4. Patterson did not provide “fair notice” that he was asserting a First Amendment free exercise claim under RLUIPA. See Alvarez v. Hill, 518 F.3d 1152, 1157 (9th Cir.2008). Further, summary judgment was proper on Patterson’s free exercise claim against Officers Davis and Wozny because Patterson failed to demonstrate that the officers’ conduct amounted to anything more than a “relatively short-term and sporadic” burden on his religious practice. Canell v. Lightner, 143 F.3d 1210, 1215 (9th Cir.1998) (internal quotation marks omitted).
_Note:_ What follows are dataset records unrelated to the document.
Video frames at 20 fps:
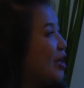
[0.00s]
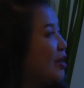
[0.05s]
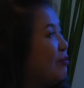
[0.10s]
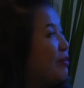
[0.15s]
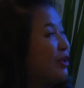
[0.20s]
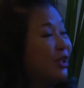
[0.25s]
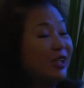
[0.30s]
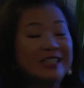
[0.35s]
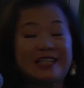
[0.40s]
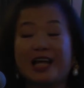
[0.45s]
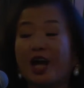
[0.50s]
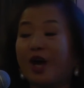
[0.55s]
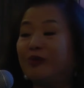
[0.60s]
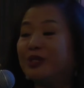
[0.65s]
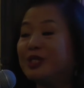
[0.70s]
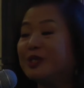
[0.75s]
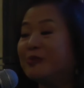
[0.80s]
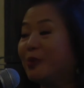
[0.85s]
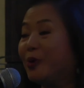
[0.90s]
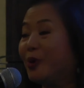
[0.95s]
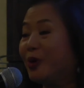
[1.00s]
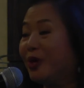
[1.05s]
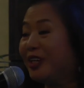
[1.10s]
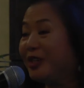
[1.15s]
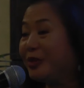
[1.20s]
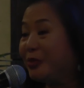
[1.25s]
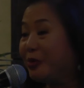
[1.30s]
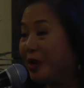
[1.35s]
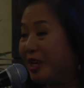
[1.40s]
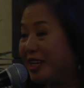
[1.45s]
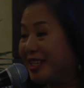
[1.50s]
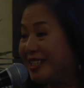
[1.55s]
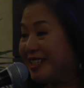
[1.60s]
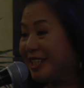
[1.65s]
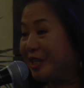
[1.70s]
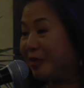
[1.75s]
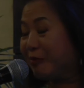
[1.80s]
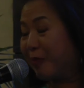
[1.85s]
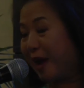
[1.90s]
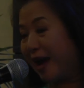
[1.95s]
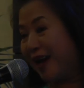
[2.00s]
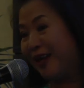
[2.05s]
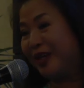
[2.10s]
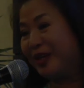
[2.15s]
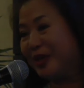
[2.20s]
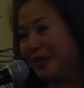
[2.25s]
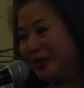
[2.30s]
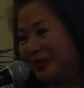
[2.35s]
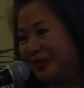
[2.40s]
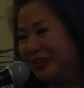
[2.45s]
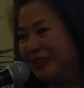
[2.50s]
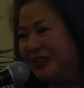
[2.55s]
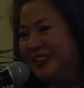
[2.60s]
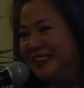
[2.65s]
Because I was born and raised in Baguio.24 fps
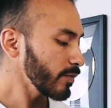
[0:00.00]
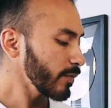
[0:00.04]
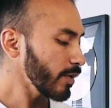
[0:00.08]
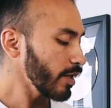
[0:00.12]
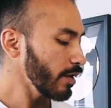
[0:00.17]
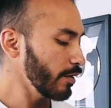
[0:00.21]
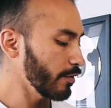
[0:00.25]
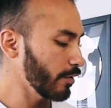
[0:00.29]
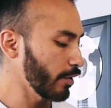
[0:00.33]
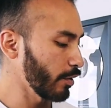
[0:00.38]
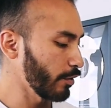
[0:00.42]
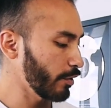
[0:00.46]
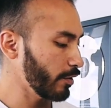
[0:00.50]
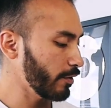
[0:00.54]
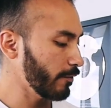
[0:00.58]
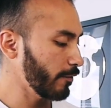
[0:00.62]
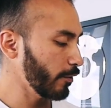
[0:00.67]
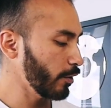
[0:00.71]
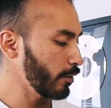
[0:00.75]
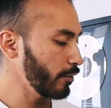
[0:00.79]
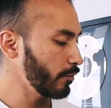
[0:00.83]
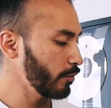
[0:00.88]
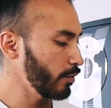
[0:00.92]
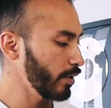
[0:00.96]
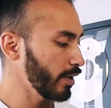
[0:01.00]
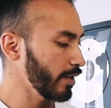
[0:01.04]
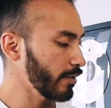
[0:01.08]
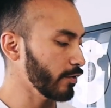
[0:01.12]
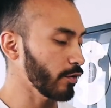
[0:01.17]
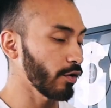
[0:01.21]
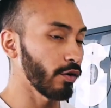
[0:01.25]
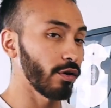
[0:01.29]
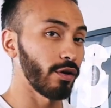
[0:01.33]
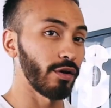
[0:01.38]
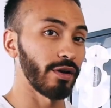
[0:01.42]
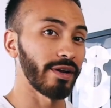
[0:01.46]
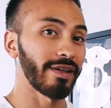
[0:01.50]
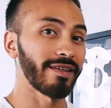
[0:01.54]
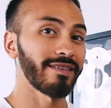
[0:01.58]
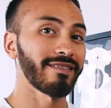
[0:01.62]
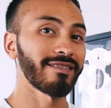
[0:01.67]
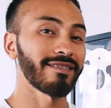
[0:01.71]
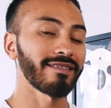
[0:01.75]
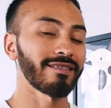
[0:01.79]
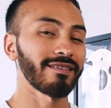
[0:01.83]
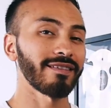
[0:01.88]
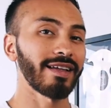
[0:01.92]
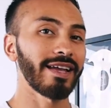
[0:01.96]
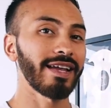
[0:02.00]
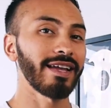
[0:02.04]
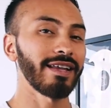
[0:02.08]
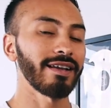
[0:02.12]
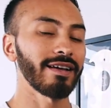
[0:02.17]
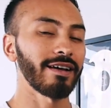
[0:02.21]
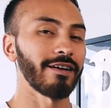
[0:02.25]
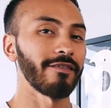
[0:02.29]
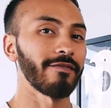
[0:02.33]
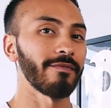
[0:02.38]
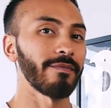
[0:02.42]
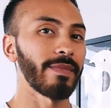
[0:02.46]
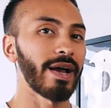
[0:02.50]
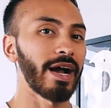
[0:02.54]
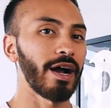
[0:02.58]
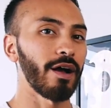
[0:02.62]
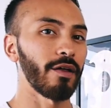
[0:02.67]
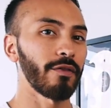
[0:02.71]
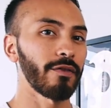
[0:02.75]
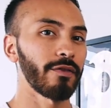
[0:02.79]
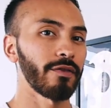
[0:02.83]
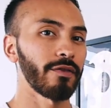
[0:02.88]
So this first one is called Sleight of Mouth,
To the extent Patterson makes a free exercise claim against Riviotta, he does so for the first time on appeal; we will therefore not address it. See Carlson, 900 F.2d at 1349.

5.As to Patterson’s Eighth Amendment claims, he failed to allege that defendants acted “purposefully],” Jett v. Penner, 439 F.3d 1091, 1096 (9th Cir.2006), or with a “culpable state of mind,” LeMaire v. Maass, 12 F.3d 1444, 1451 (9th Cir.1993), so this claim also fails.

AFFIRMED.

This disposition is not appropriate for publication and is not precedent except as provided by 9th Cir. R. 36-3.